## PROBLEM TO SOLVE
Your answer should hold the data exactly as given, minus any picture.

## DATA LISTING
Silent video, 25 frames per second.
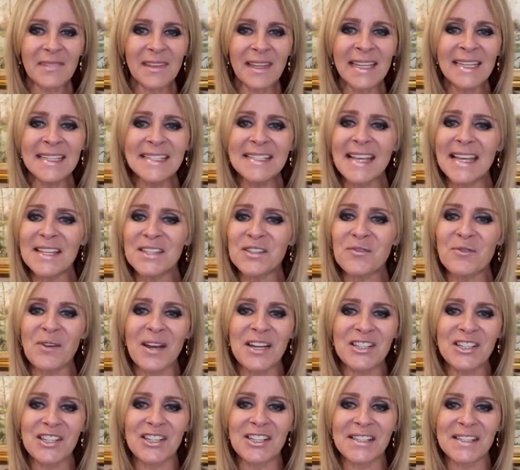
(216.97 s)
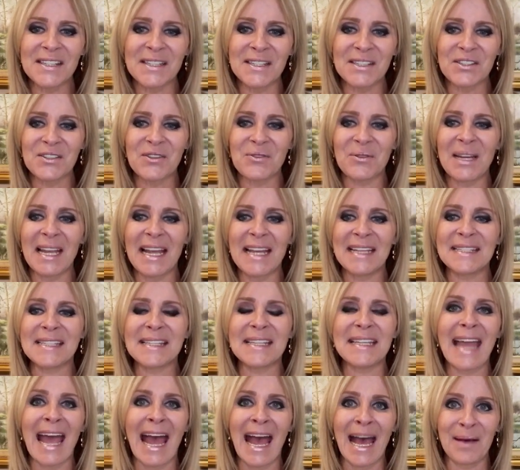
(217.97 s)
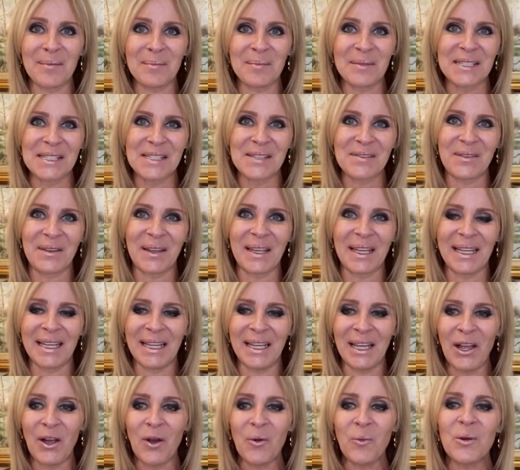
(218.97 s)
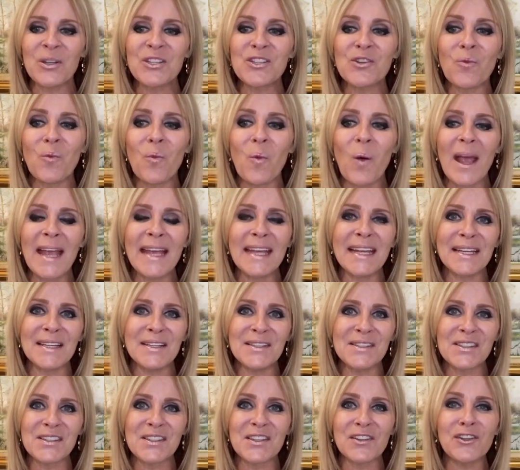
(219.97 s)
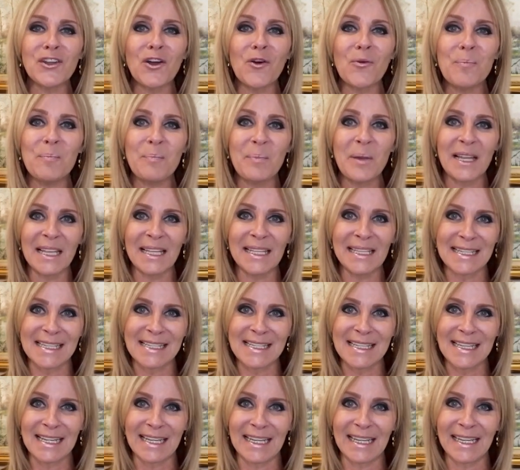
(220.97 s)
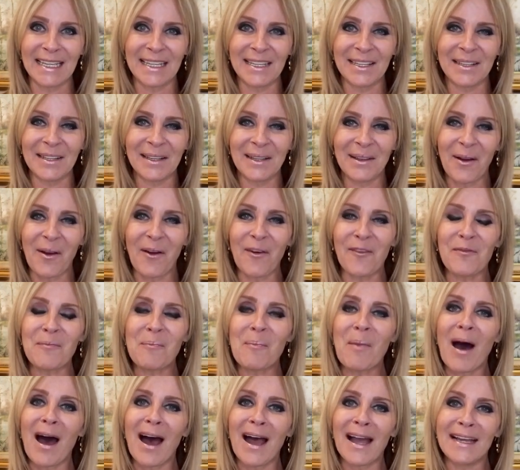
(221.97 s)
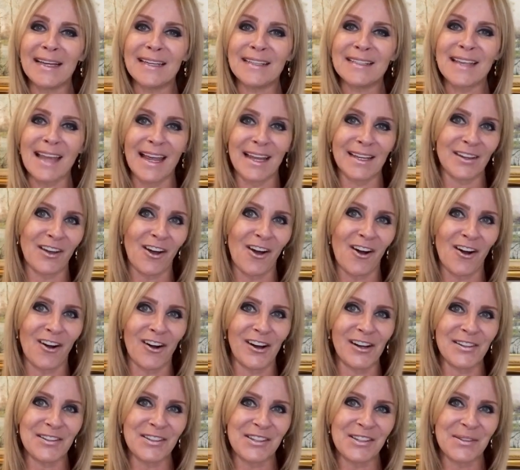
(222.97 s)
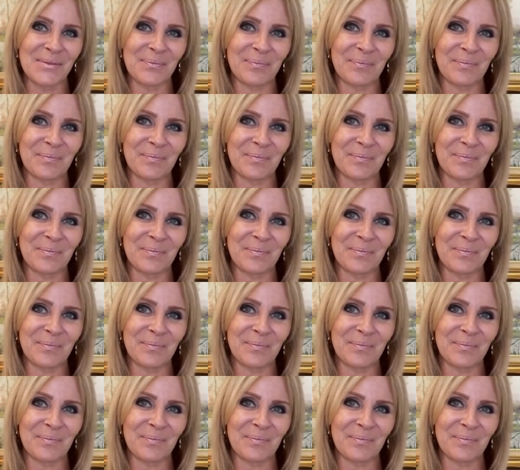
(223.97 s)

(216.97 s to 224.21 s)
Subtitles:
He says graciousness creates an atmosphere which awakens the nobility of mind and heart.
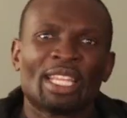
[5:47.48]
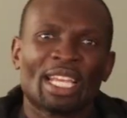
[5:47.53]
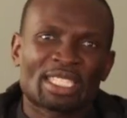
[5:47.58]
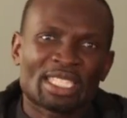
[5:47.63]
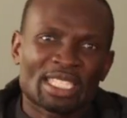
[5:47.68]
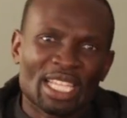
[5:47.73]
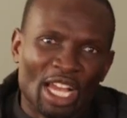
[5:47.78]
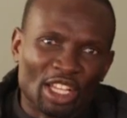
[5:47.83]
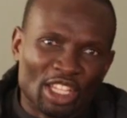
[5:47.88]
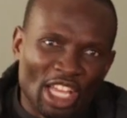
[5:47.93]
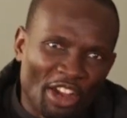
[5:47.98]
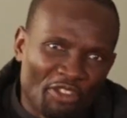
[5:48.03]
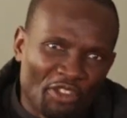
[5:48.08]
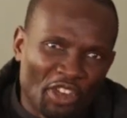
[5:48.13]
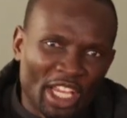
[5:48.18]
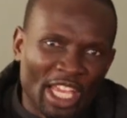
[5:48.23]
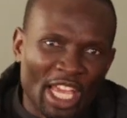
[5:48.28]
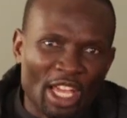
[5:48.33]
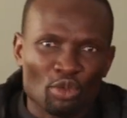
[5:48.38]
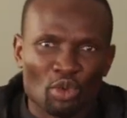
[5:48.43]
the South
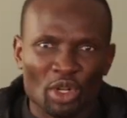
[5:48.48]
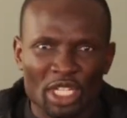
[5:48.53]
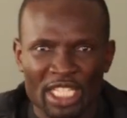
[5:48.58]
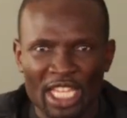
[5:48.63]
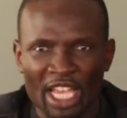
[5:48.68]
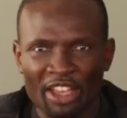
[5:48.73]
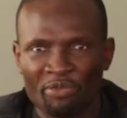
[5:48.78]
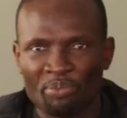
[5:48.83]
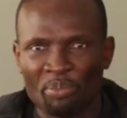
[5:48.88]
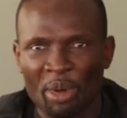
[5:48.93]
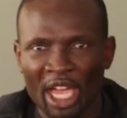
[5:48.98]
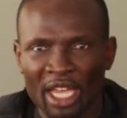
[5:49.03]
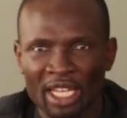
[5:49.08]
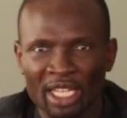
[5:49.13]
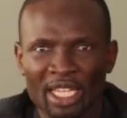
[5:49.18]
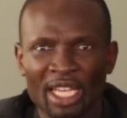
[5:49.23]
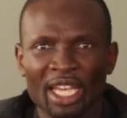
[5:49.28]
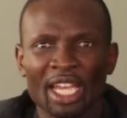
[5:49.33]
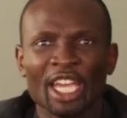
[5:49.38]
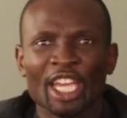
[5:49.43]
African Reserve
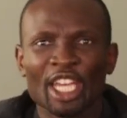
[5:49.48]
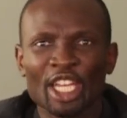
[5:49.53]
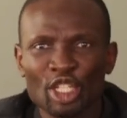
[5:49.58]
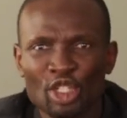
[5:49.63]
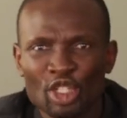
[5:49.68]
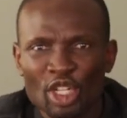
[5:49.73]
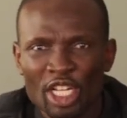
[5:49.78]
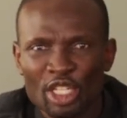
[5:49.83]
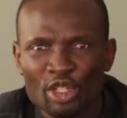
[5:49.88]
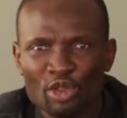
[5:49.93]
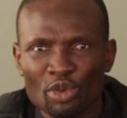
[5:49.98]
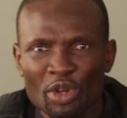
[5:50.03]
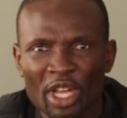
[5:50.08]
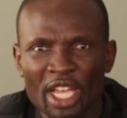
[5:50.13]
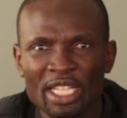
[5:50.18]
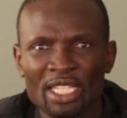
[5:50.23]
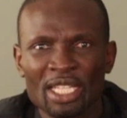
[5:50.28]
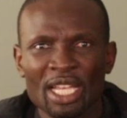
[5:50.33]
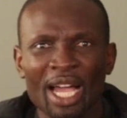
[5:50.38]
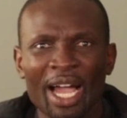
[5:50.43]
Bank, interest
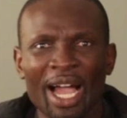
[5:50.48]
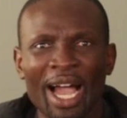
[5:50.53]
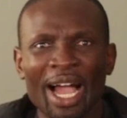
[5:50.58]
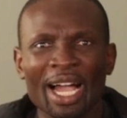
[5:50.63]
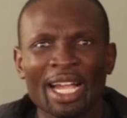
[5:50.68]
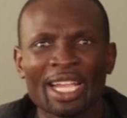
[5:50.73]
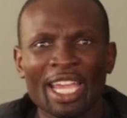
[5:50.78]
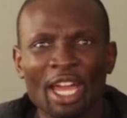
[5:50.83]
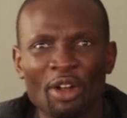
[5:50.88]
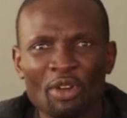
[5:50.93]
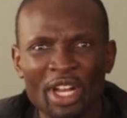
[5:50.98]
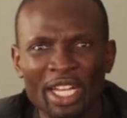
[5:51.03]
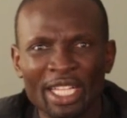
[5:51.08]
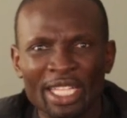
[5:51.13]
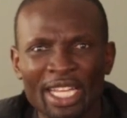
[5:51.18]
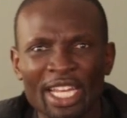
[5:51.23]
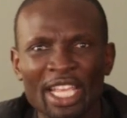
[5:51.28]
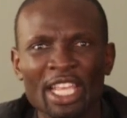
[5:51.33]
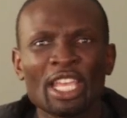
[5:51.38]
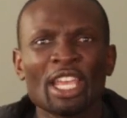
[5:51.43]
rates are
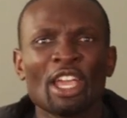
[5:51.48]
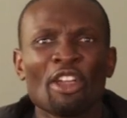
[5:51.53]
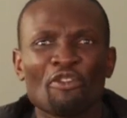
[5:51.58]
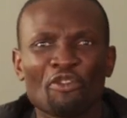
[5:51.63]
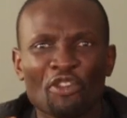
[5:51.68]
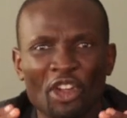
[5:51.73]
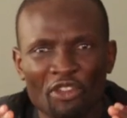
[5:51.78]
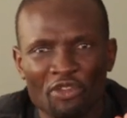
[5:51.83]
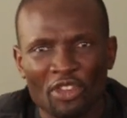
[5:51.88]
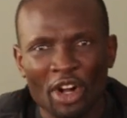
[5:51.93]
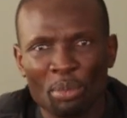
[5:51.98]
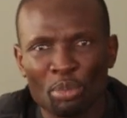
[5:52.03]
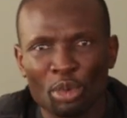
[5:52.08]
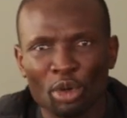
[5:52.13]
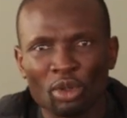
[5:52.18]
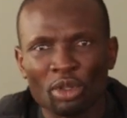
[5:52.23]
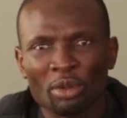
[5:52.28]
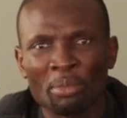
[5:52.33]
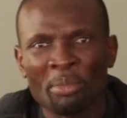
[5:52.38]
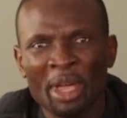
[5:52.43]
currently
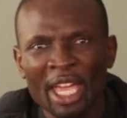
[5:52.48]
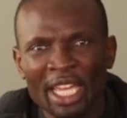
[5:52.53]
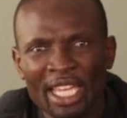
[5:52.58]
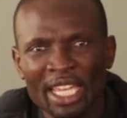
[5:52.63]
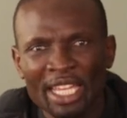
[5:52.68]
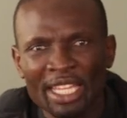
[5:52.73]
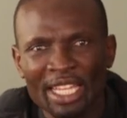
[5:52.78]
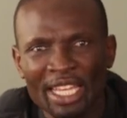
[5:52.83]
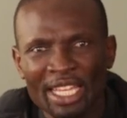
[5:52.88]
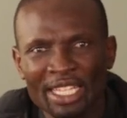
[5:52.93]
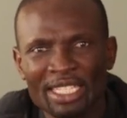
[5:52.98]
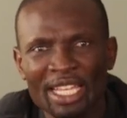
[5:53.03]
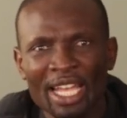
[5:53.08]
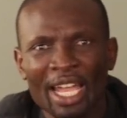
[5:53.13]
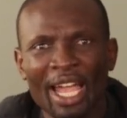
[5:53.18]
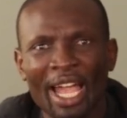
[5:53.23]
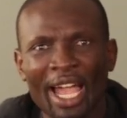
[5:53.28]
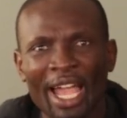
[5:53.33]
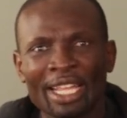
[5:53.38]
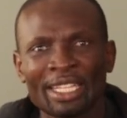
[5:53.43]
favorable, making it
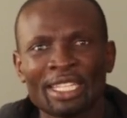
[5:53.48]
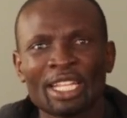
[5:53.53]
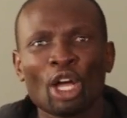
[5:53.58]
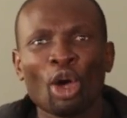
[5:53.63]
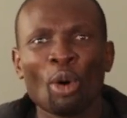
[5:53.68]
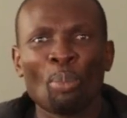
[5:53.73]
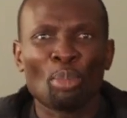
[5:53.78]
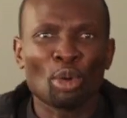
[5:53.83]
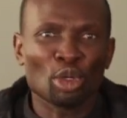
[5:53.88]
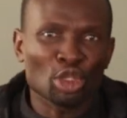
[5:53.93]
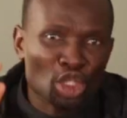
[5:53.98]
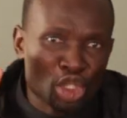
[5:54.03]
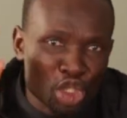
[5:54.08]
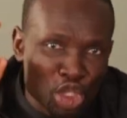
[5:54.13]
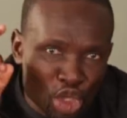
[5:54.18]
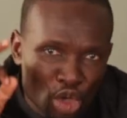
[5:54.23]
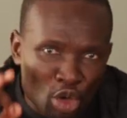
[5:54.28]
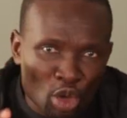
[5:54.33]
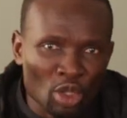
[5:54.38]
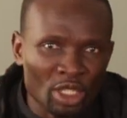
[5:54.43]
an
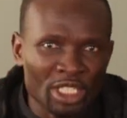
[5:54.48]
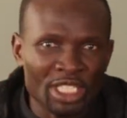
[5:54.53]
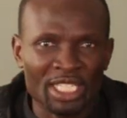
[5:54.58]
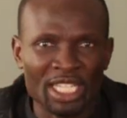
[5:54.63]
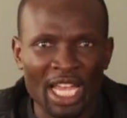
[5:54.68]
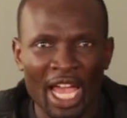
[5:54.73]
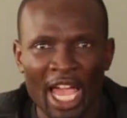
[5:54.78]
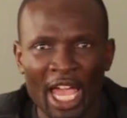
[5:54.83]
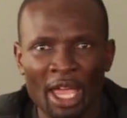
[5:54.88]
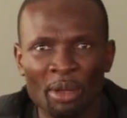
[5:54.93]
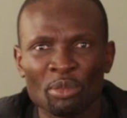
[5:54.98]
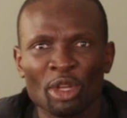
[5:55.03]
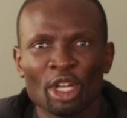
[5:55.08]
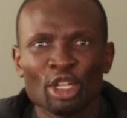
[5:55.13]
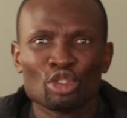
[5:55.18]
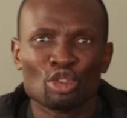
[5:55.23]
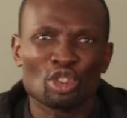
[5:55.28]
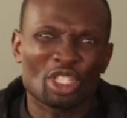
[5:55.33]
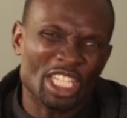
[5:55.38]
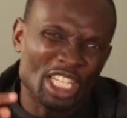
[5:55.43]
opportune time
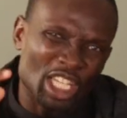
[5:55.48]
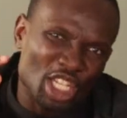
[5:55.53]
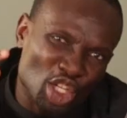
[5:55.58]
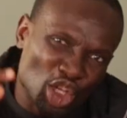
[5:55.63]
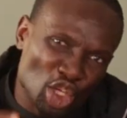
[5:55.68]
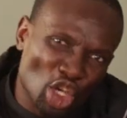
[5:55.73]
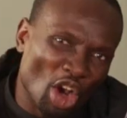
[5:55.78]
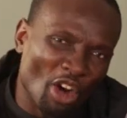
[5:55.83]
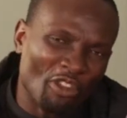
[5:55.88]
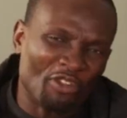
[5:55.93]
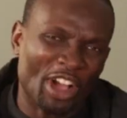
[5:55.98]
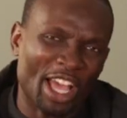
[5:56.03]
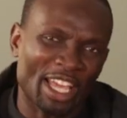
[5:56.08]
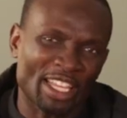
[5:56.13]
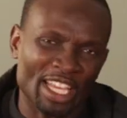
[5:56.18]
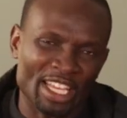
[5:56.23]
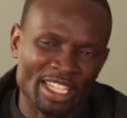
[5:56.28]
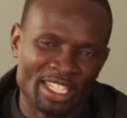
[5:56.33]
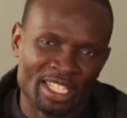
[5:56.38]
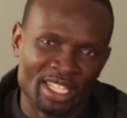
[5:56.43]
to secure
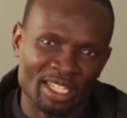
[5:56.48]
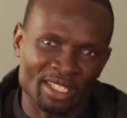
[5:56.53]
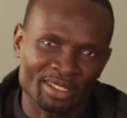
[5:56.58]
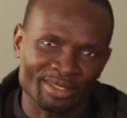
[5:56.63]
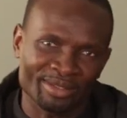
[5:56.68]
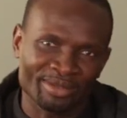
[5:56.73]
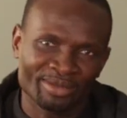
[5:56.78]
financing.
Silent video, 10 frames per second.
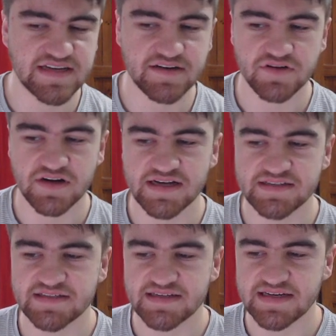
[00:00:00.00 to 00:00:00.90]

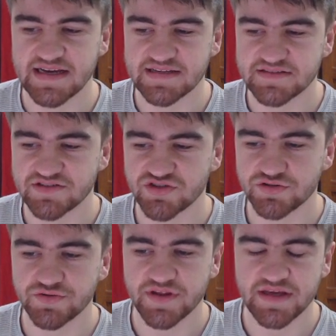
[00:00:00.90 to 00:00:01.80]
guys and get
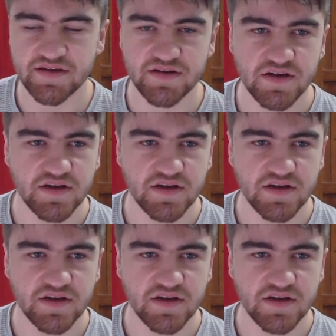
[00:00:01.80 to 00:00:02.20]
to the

## RESPONSE AREA
Silent video, 25 frames per second.
(216.97 s)
(217.97 s)
(218.97 s)
(219.97 s)
(220.97 s)
(221.97 s)
(222.97 s)
(223.97 s)

(216.97 s to 224.21 s)
Subtitles:
He says graciousness creates an atmosphere which awakens the nobility of mind and heart.
[5:47.48]
[5:47.53]
[5:47.58]
[5:47.63]
[5:47.68]
[5:47.73]
[5:47.78]
[5:47.83]
[5:47.88]
[5:47.93]
[5:47.98]
[5:48.03]
[5:48.08]
[5:48.13]
[5:48.18]
[5:48.23]
[5:48.28]
[5:48.33]
[5:48.38]
[5:48.43]
the South
[5:48.48]
[5:48.53]
[5:48.58]
[5:48.63]
[5:48.68]
[5:48.73]
[5:48.78]
[5:48.83]
[5:48.88]
[5:48.93]
[5:48.98]
[5:49.03]
[5:49.08]
[5:49.13]
[5:49.18]
[5:49.23]
[5:49.28]
[5:49.33]
[5:49.38]
[5:49.43]
African Reserve
[5:49.48]
[5:49.53]
[5:49.58]
[5:49.63]
[5:49.68]
[5:49.73]
[5:49.78]
[5:49.83]
[5:49.88]
[5:49.93]
[5:49.98]
[5:50.03]
[5:50.08]
[5:50.13]
[5:50.18]
[5:50.23]
[5:50.28]
[5:50.33]
[5:50.38]
[5:50.43]
Bank, interest
[5:50.48]
[5:50.53]
[5:50.58]
[5:50.63]
[5:50.68]
[5:50.73]
[5:50.78]
[5:50.83]
[5:50.88]
[5:50.93]
[5:50.98]
[5:51.03]
[5:51.08]
[5:51.13]
[5:51.18]
[5:51.23]
[5:51.28]
[5:51.33]
[5:51.38]
[5:51.43]
rates are
[5:51.48]
[5:51.53]
[5:51.58]
[5:51.63]
[5:51.68]
[5:51.73]
[5:51.78]
[5:51.83]
[5:51.88]
[5:51.93]
[5:51.98]
[5:52.03]
[5:52.08]
[5:52.13]
[5:52.18]
[5:52.23]
[5:52.28]
[5:52.33]
[5:52.38]
[5:52.43]
currently
[5:52.48]
[5:52.53]
[5:52.58]
[5:52.63]
[5:52.68]
[5:52.73]
[5:52.78]
[5:52.83]
[5:52.88]
[5:52.93]
[5:52.98]
[5:53.03]
[5:53.08]
[5:53.13]
[5:53.18]
[5:53.23]
[5:53.28]
[5:53.33]
[5:53.38]
[5:53.43]
favorable, making it
[5:53.48]
[5:53.53]
[5:53.58]
[5:53.63]
[5:53.68]
[5:53.73]
[5:53.78]
[5:53.83]
[5:53.88]
[5:53.93]
[5:53.98]
[5:54.03]
[5:54.08]
[5:54.13]
[5:54.18]
[5:54.23]
[5:54.28]
[5:54.33]
[5:54.38]
[5:54.43]
an
[5:54.48]
[5:54.53]
[5:54.58]
[5:54.63]
[5:54.68]
[5:54.73]
[5:54.78]
[5:54.83]
[5:54.88]
[5:54.93]
[5:54.98]
[5:55.03]
[5:55.08]
[5:55.13]
[5:55.18]
[5:55.23]
[5:55.28]
[5:55.33]
[5:55.38]
[5:55.43]
opportune time
[5:55.48]
[5:55.53]
[5:55.58]
[5:55.63]
[5:55.68]
[5:55.73]
[5:55.78]
[5:55.83]
[5:55.88]
[5:55.93]
[5:55.98]
[5:56.03]
[5:56.08]
[5:56.13]
[5:56.18]
[5:56.23]
[5:56.28]
[5:56.33]
[5:56.38]
[5:56.43]
to secure
[5:56.48]
[5:56.53]
[5:56.58]
[5:56.63]
[5:56.68]
[5:56.73]
[5:56.78]
financing.
Silent video, 10 frames per second.
[00:00:00.00 to 00:00:00.90]

[00:00:00.90 to 00:00:01.80]
guys and get
[00:00:01.80 to 00:00:02.20]
to the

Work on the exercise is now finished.